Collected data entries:
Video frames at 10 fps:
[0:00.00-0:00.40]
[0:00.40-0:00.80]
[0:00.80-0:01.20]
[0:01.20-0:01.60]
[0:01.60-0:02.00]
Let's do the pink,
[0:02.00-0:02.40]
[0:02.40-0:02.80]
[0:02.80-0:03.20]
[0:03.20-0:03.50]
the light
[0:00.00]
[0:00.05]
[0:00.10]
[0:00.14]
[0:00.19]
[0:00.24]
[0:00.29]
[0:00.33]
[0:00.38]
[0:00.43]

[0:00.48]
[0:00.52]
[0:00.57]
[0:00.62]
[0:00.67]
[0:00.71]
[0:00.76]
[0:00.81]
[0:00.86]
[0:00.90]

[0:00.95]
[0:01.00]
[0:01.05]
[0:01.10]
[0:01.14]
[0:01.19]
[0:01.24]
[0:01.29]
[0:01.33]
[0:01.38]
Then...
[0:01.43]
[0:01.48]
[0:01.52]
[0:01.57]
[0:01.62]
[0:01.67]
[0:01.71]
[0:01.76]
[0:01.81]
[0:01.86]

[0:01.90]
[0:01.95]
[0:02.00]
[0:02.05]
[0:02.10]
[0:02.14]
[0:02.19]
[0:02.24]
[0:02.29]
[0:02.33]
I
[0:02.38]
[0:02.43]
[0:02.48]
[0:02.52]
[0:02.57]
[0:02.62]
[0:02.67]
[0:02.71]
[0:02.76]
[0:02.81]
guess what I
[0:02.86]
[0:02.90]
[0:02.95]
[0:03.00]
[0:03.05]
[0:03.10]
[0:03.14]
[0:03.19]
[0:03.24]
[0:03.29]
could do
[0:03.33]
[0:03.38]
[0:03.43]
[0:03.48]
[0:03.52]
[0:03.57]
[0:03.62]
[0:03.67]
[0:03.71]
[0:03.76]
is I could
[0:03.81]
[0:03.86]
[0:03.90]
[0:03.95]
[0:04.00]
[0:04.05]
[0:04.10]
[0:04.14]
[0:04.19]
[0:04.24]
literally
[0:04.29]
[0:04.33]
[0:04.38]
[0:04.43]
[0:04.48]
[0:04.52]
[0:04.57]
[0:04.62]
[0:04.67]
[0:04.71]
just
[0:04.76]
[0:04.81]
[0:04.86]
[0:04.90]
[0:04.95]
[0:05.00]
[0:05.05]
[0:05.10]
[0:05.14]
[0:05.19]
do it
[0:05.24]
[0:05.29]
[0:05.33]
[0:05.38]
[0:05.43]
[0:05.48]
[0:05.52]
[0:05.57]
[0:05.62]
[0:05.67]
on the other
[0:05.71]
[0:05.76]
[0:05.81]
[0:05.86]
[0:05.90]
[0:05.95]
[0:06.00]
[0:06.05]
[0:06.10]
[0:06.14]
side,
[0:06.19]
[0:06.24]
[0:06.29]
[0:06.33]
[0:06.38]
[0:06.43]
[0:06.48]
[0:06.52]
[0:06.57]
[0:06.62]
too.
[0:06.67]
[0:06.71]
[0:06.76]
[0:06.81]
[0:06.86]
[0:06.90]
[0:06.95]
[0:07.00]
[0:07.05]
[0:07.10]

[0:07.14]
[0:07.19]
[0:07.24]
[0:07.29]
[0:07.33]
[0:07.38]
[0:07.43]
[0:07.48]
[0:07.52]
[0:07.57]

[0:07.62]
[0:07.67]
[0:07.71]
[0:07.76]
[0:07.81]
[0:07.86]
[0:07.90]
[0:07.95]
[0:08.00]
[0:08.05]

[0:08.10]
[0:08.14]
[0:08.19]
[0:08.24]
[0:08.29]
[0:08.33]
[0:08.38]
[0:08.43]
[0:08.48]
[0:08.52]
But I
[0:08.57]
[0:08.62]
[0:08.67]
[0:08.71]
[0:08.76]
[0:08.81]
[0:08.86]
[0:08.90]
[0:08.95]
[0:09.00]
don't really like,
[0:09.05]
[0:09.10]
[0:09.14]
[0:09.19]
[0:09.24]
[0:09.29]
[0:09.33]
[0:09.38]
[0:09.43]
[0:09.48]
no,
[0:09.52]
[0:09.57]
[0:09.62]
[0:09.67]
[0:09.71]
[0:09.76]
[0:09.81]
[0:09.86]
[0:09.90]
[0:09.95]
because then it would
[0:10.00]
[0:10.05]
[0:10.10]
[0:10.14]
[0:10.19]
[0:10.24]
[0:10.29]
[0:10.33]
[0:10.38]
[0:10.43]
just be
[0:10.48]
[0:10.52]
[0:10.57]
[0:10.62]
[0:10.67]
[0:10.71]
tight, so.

Your instructions: Please make an exact copy of each record.

Output below:
Video frames at 10 fps:
[0:00.00-0:00.40]
[0:00.40-0:00.80]
[0:00.80-0:01.20]
[0:01.20-0:01.60]
[0:01.60-0:02.00]
Let's do the pink,
[0:02.00-0:02.40]
[0:02.40-0:02.80]
[0:02.80-0:03.20]
[0:03.20-0:03.50]
the light
[0:00.00]
[0:00.05]
[0:00.10]
[0:00.14]
[0:00.19]
[0:00.24]
[0:00.29]
[0:00.33]
[0:00.38]
[0:00.43]

[0:00.48]
[0:00.52]
[0:00.57]
[0:00.62]
[0:00.67]
[0:00.71]
[0:00.76]
[0:00.81]
[0:00.86]
[0:00.90]

[0:00.95]
[0:01.00]
[0:01.05]
[0:01.10]
[0:01.14]
[0:01.19]
[0:01.24]
[0:01.29]
[0:01.33]
[0:01.38]
Then...
[0:01.43]
[0:01.48]
[0:01.52]
[0:01.57]
[0:01.62]
[0:01.67]
[0:01.71]
[0:01.76]
[0:01.81]
[0:01.86]

[0:01.90]
[0:01.95]
[0:02.00]
[0:02.05]
[0:02.10]
[0:02.14]
[0:02.19]
[0:02.24]
[0:02.29]
[0:02.33]
I
[0:02.38]
[0:02.43]
[0:02.48]
[0:02.52]
[0:02.57]
[0:02.62]
[0:02.67]
[0:02.71]
[0:02.76]
[0:02.81]
guess what I
[0:02.86]
[0:02.90]
[0:02.95]
[0:03.00]
[0:03.05]
[0:03.10]
[0:03.14]
[0:03.19]
[0:03.24]
[0:03.29]
could do
[0:03.33]
[0:03.38]
[0:03.43]
[0:03.48]
[0:03.52]
[0:03.57]
[0:03.62]
[0:03.67]
[0:03.71]
[0:03.76]
is I could
[0:03.81]
[0:03.86]
[0:03.90]
[0:03.95]
[0:04.00]
[0:04.05]
[0:04.10]
[0:04.14]
[0:04.19]
[0:04.24]
literally
[0:04.29]
[0:04.33]
[0:04.38]
[0:04.43]
[0:04.48]
[0:04.52]
[0:04.57]
[0:04.62]
[0:04.67]
[0:04.71]
just
[0:04.76]
[0:04.81]
[0:04.86]
[0:04.90]
[0:04.95]
[0:05.00]
[0:05.05]
[0:05.10]
[0:05.14]
[0:05.19]
do it
[0:05.24]
[0:05.29]
[0:05.33]
[0:05.38]
[0:05.43]
[0:05.48]
[0:05.52]
[0:05.57]
[0:05.62]
[0:05.67]
on the other
[0:05.71]
[0:05.76]
[0:05.81]
[0:05.86]
[0:05.90]
[0:05.95]
[0:06.00]
[0:06.05]
[0:06.10]
[0:06.14]
side,
[0:06.19]
[0:06.24]
[0:06.29]
[0:06.33]
[0:06.38]
[0:06.43]
[0:06.48]
[0:06.52]
[0:06.57]
[0:06.62]
too.
[0:06.67]
[0:06.71]
[0:06.76]
[0:06.81]
[0:06.86]
[0:06.90]
[0:06.95]
[0:07.00]
[0:07.05]
[0:07.10]

[0:07.14]
[0:07.19]
[0:07.24]
[0:07.29]
[0:07.33]
[0:07.38]
[0:07.43]
[0:07.48]
[0:07.52]
[0:07.57]

[0:07.62]
[0:07.67]
[0:07.71]
[0:07.76]
[0:07.81]
[0:07.86]
[0:07.90]
[0:07.95]
[0:08.00]
[0:08.05]

[0:08.10]
[0:08.14]
[0:08.19]
[0:08.24]
[0:08.29]
[0:08.33]
[0:08.38]
[0:08.43]
[0:08.48]
[0:08.52]
But I
[0:08.57]
[0:08.62]
[0:08.67]
[0:08.71]
[0:08.76]
[0:08.81]
[0:08.86]
[0:08.90]
[0:08.95]
[0:09.00]
don't really like,
[0:09.05]
[0:09.10]
[0:09.14]
[0:09.19]
[0:09.24]
[0:09.29]
[0:09.33]
[0:09.38]
[0:09.43]
[0:09.48]
no,
[0:09.52]
[0:09.57]
[0:09.62]
[0:09.67]
[0:09.71]
[0:09.76]
[0:09.81]
[0:09.86]
[0:09.90]
[0:09.95]
because then it would
[0:10.00]
[0:10.05]
[0:10.10]
[0:10.14]
[0:10.19]
[0:10.24]
[0:10.29]
[0:10.33]
[0:10.38]
[0:10.43]
just be
[0:10.48]
[0:10.52]
[0:10.57]
[0:10.62]
[0:10.67]
[0:10.71]
tight, so.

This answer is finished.